Exercise directions:
Once you reach the line containing "[5.00-6.00s]", return it and every line after it exactly, through the end of the records below, with no pictures.

======== Given records ========

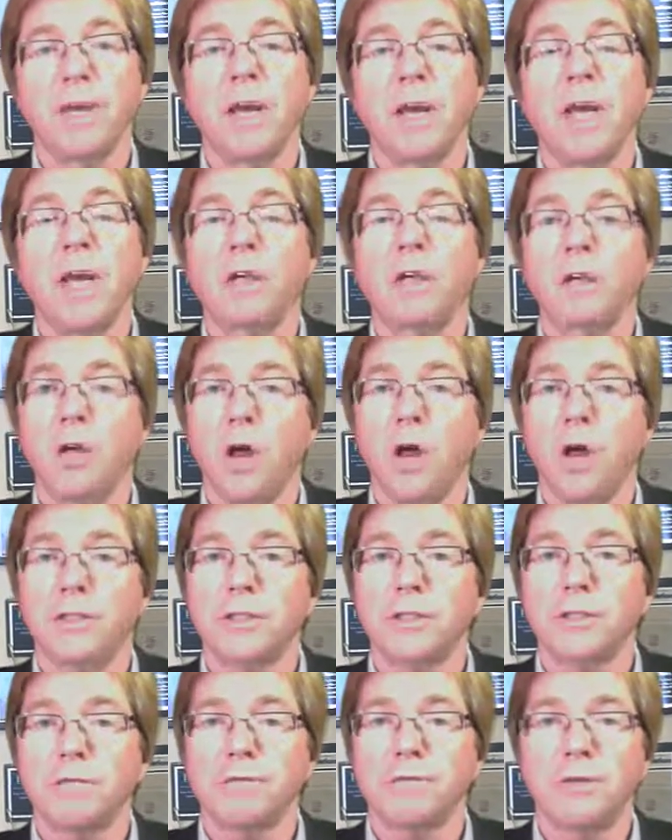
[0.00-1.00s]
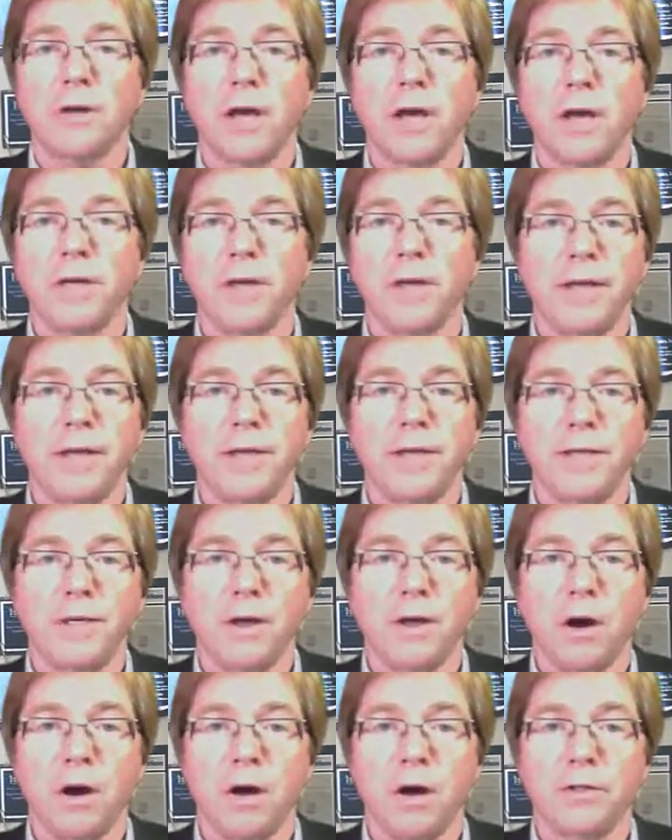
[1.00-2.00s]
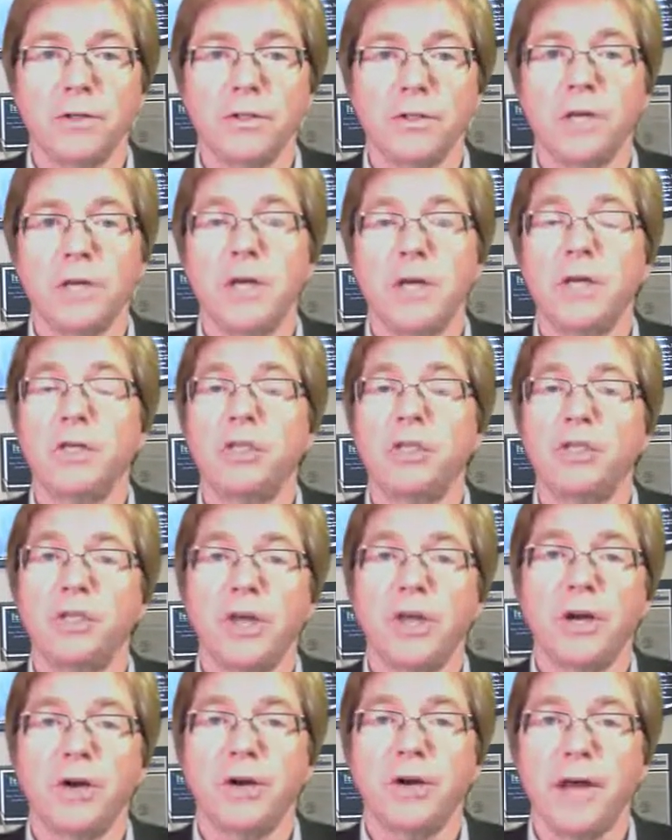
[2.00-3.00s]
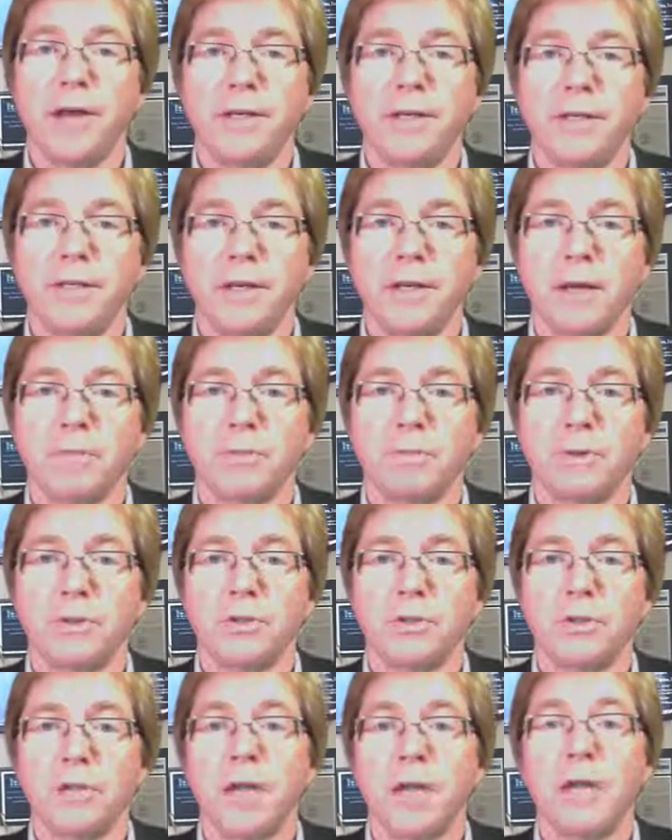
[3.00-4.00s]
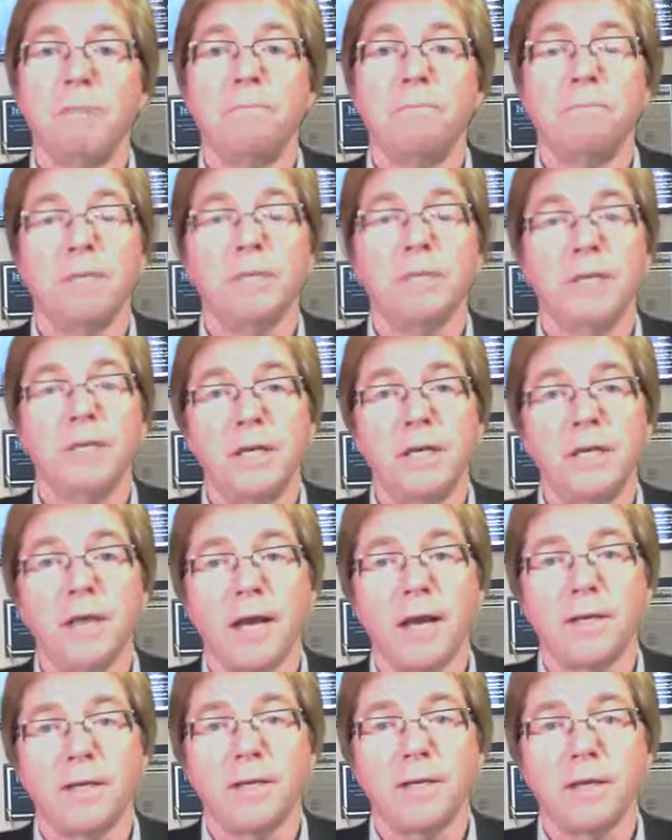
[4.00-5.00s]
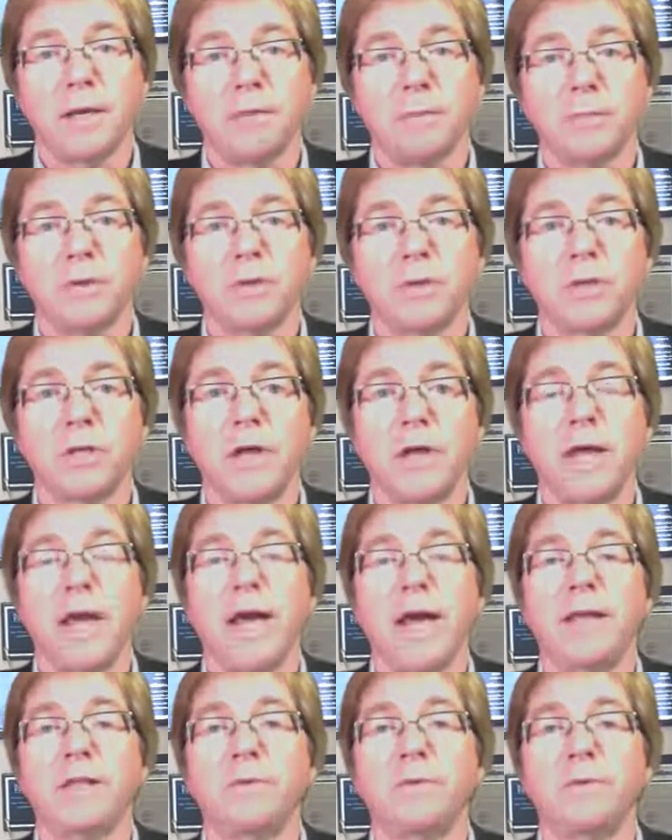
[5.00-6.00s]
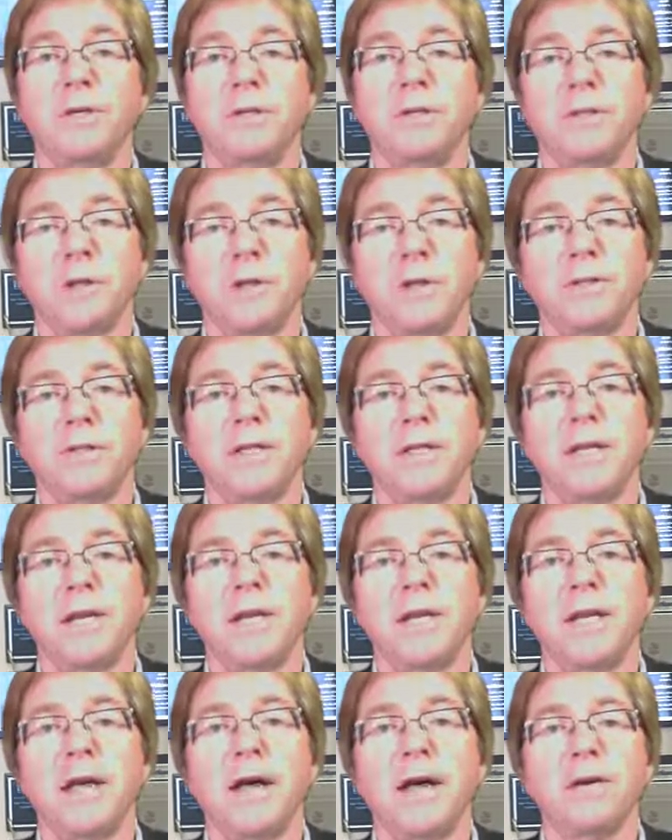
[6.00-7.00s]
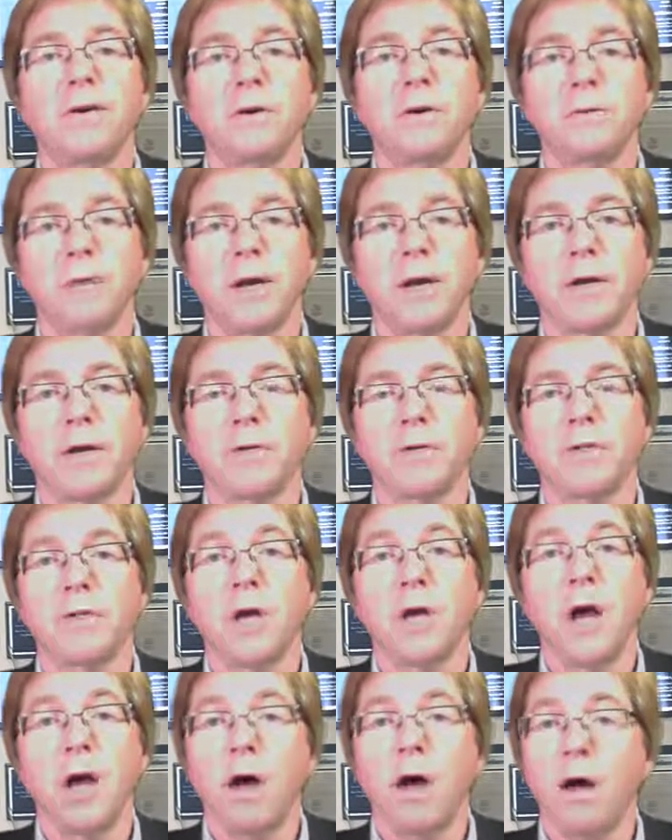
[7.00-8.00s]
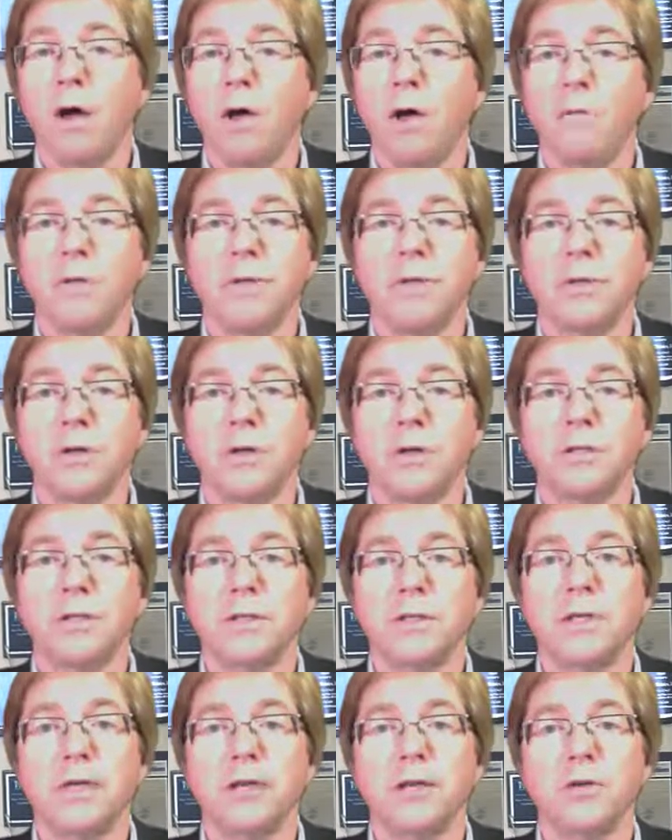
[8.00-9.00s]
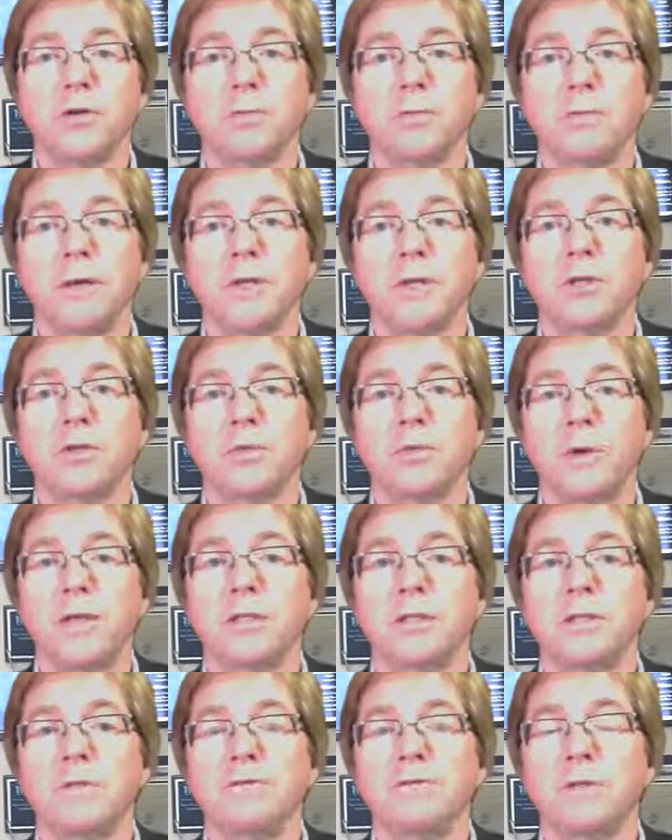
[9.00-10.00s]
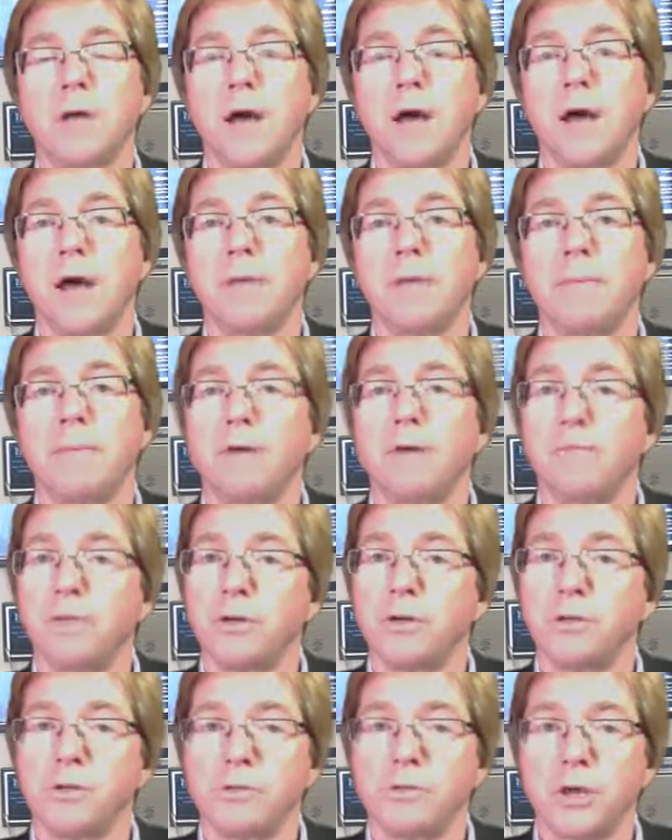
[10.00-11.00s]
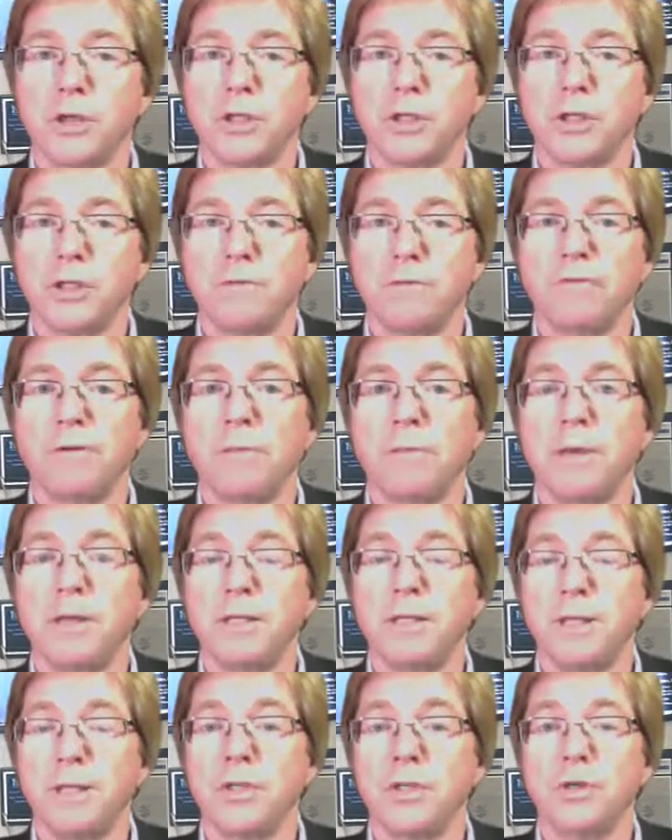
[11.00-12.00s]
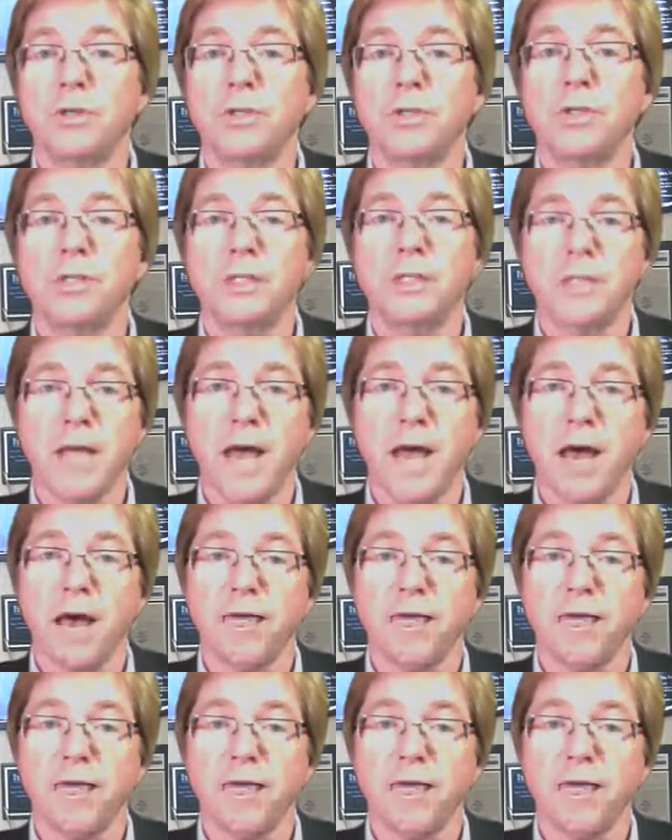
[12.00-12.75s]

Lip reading: Lost and forgotten ID cards, shared ID numbers, miskeyed ID numbers, and the resulting inaccurate records all resulted in a tremendous waste of time and frustration for my teachers and staff.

========

Response to this task:
[5.00-6.00s]
[6.00-7.00s]
[7.00-8.00s]
[8.00-9.00s]
[9.00-10.00s]
[10.00-11.00s]
[11.00-12.00s]
[12.00-12.75s]

Lip reading: Lost and forgotten ID cards, shared ID numbers, miskeyed ID numbers, and the resulting inaccurate records all resulted in a tremendous waste of time and frustration for my teachers and staff.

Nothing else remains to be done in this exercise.